KTT pertama di dunia tentang kecerdasan buatan (AI) berlangsung di Bletchley, utara London, Inggris, pada 1-2/2023. (Sumber: Euronews) |
Namun, pertemuan puncak ini hanyalah langkah awal yang simbolis. Kemampuan negara-negara untuk mencapai kesepakatan yang bermakna dalam mengatur AI di masa mendatang akan bergantung pada interaksi berbagai faktor yang kompleks.
Penting bagi para pemimpin dan negara-negara yang tertinggal dalam pengembangan AI untuk menemukan titik temu ketika kepentingan mereka jelas-jelas bertentangan: Negara-negara yang lebih kuat akan memprioritaskan eksploitasi AI untuk keuntungan ekonomi dan mempertahankan kekuasaan mereka, sementara negara-negara yang lebih lemah akan mendukung regulasi yang ketat.

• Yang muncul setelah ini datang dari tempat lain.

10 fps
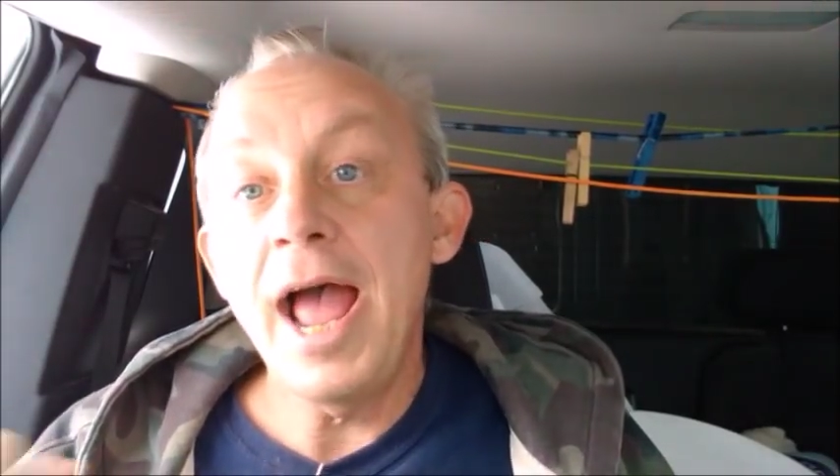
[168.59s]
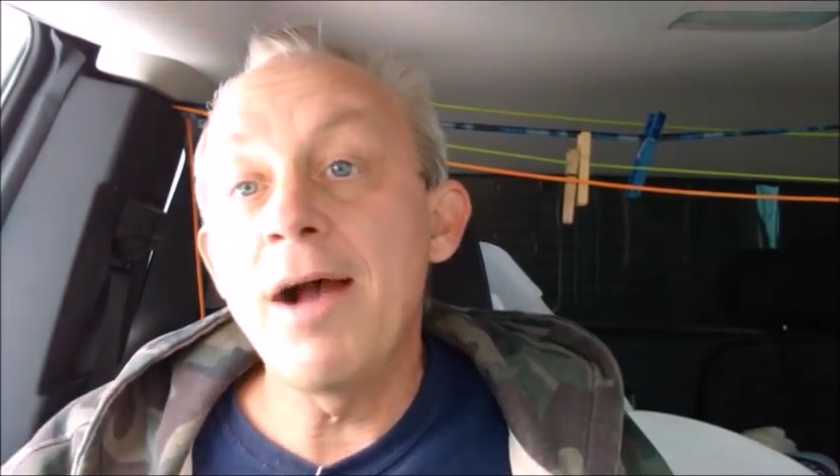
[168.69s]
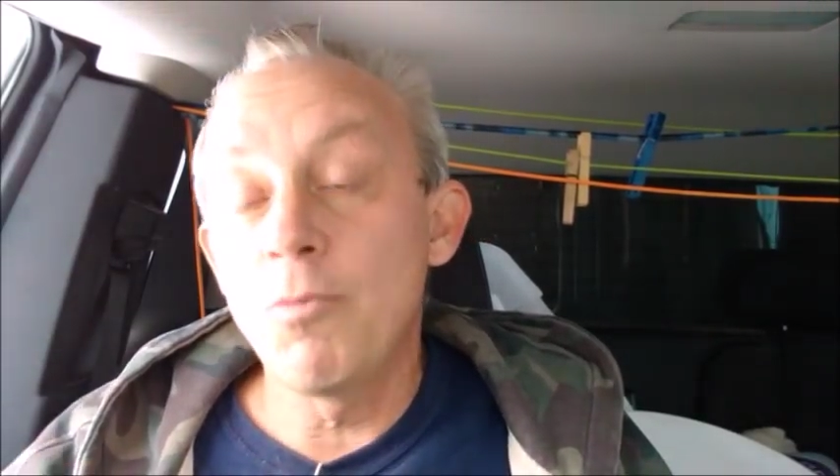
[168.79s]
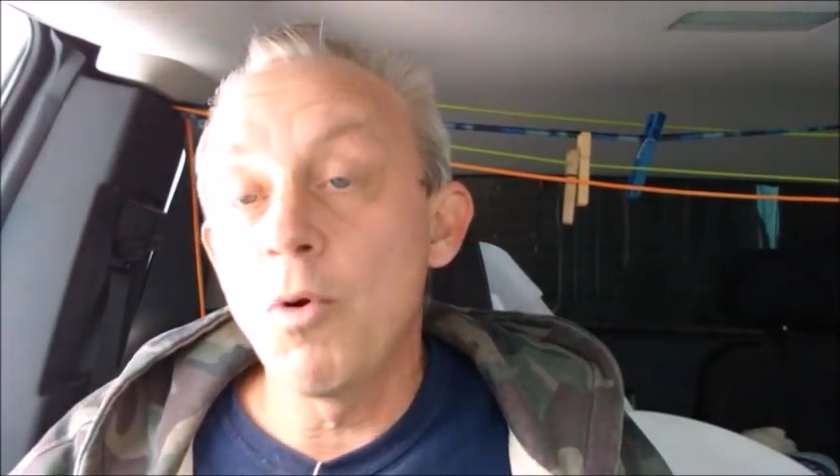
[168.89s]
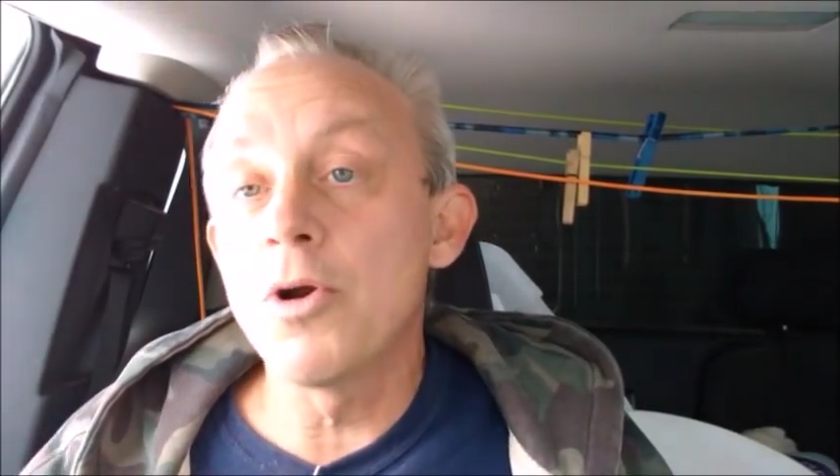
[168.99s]

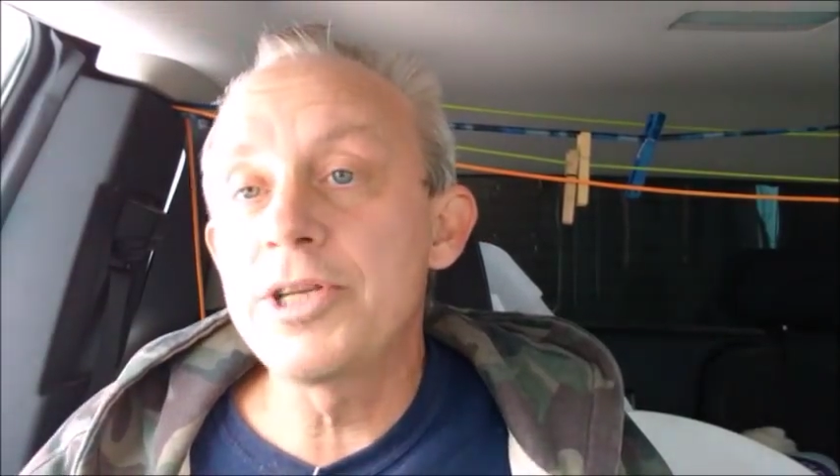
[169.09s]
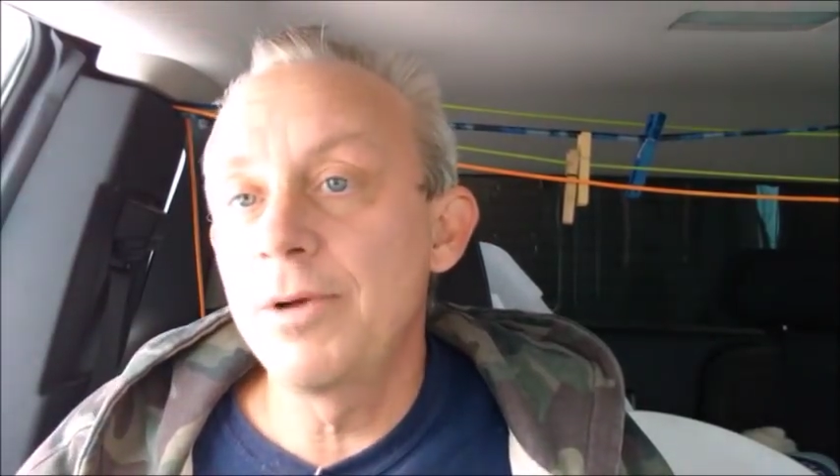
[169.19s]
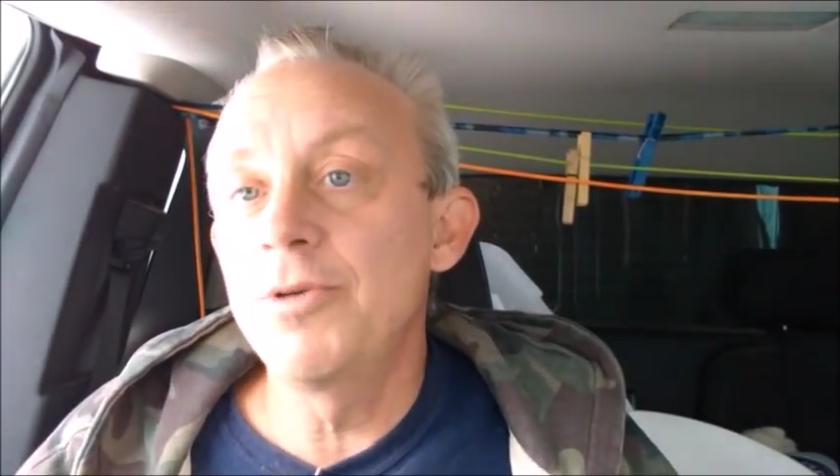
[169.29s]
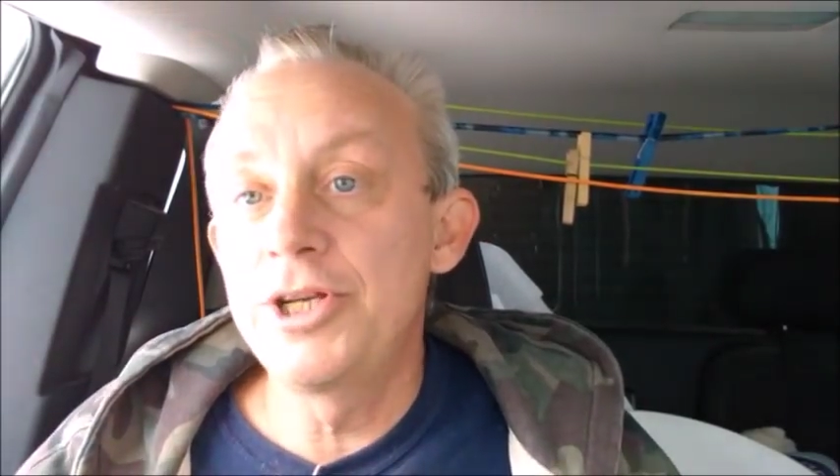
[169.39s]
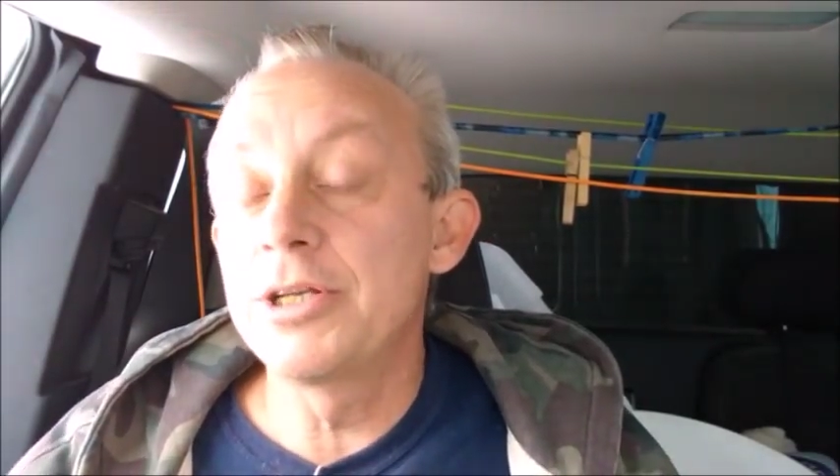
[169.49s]
At worst,
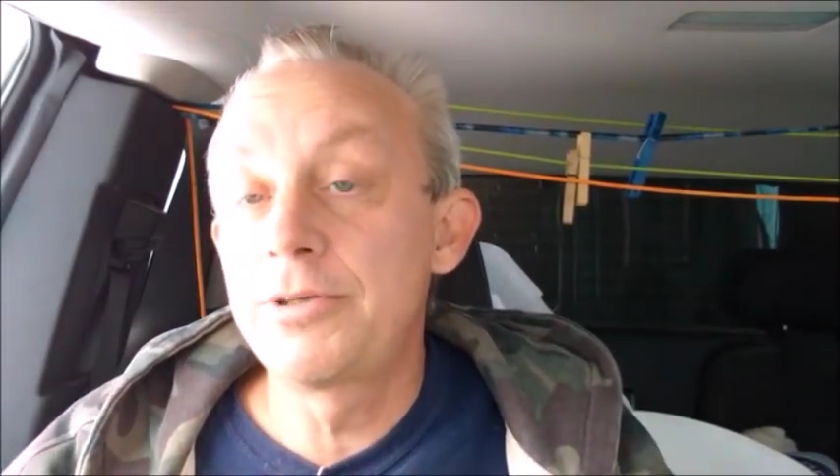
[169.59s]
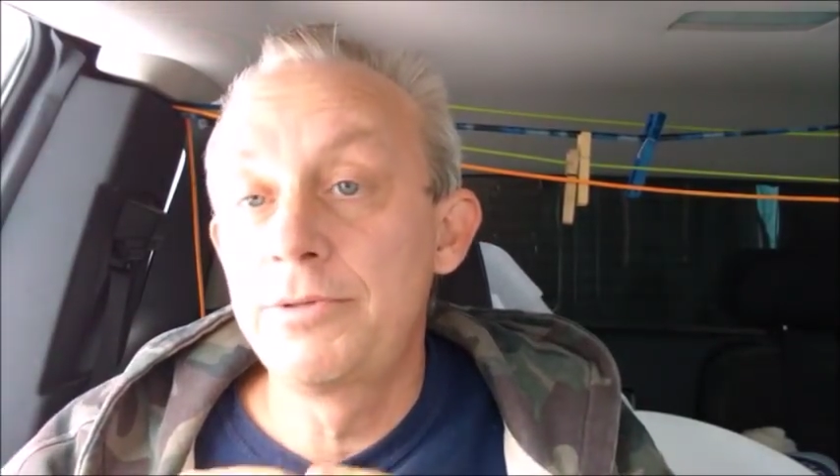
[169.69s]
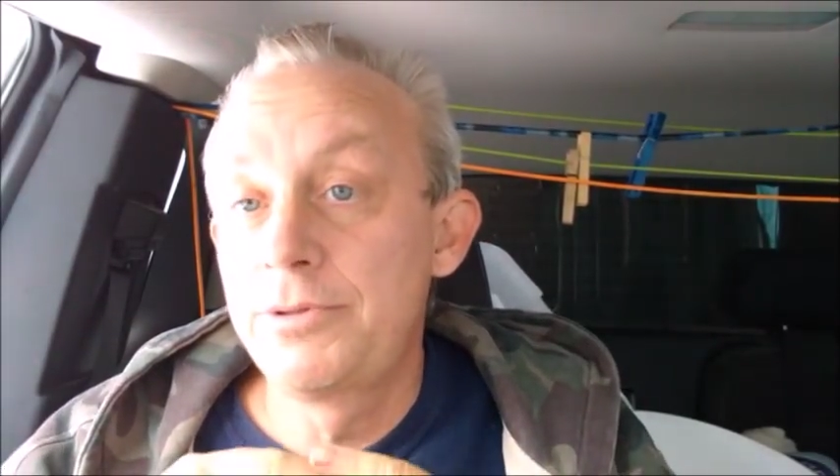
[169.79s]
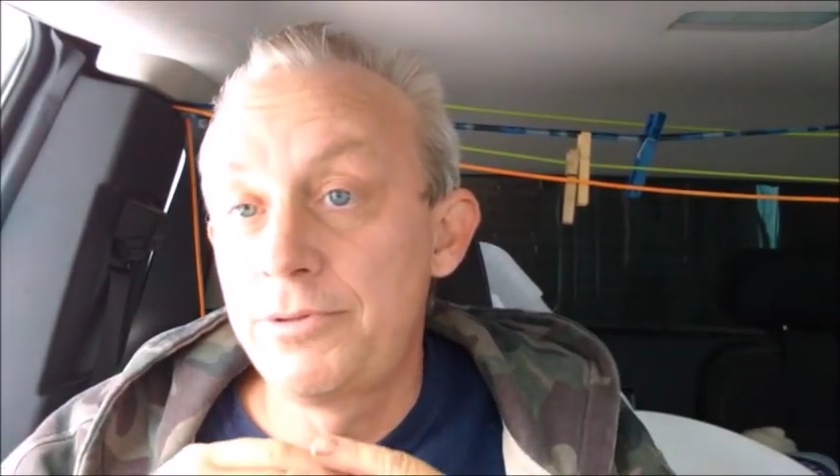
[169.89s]
it would just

Namun, preseden seperti Konvensi Senjata Kimia (CWC) menunjukkan bahwa bahkan dalam konteks persaingan yang ketat, titik temu dapat ditemukan ketika manfaat bekerja sama untuk membatasi teknologi yang berpotensi berbahaya lebih besar daripada risiko membiarkannya berkembang tanpa kendali.
Kapasitas pengawasan komunitas internasional juga perlu diperkuat. Menetapkan kontrol yang mampu beradaptasi dengan pesatnya perkembangan AI akan membutuhkan tingkat keahlian teknis dan koordinasi antarnegara yang belum pernah ada sebelumnya. Transparansi dalam penelitian dan pengembangan AI akan sangat penting untuk memastikan kepatuhan, sebagaimana protokol pengujian merupakan hal yang penting dalam perjanjian pengendalian senjata nuklir.
Terakhir, dan yang terpenting, ini semua bergantung pada kesadaran publik. Lagipula, para pemimpin paling termotivasi untuk mengambil tindakan berani ketika rakyatnya sendiri menuntutnya. Jika masyarakat di setiap negara mendukung pemerintah mereka mengambil tindakan nyata untuk memastikan keamanan AI, negara-negara akan memiliki insentif untuk bekerja sama dalam upaya ambisius ini. Jika tidak, kita berisiko tersalip oleh gelombang AI.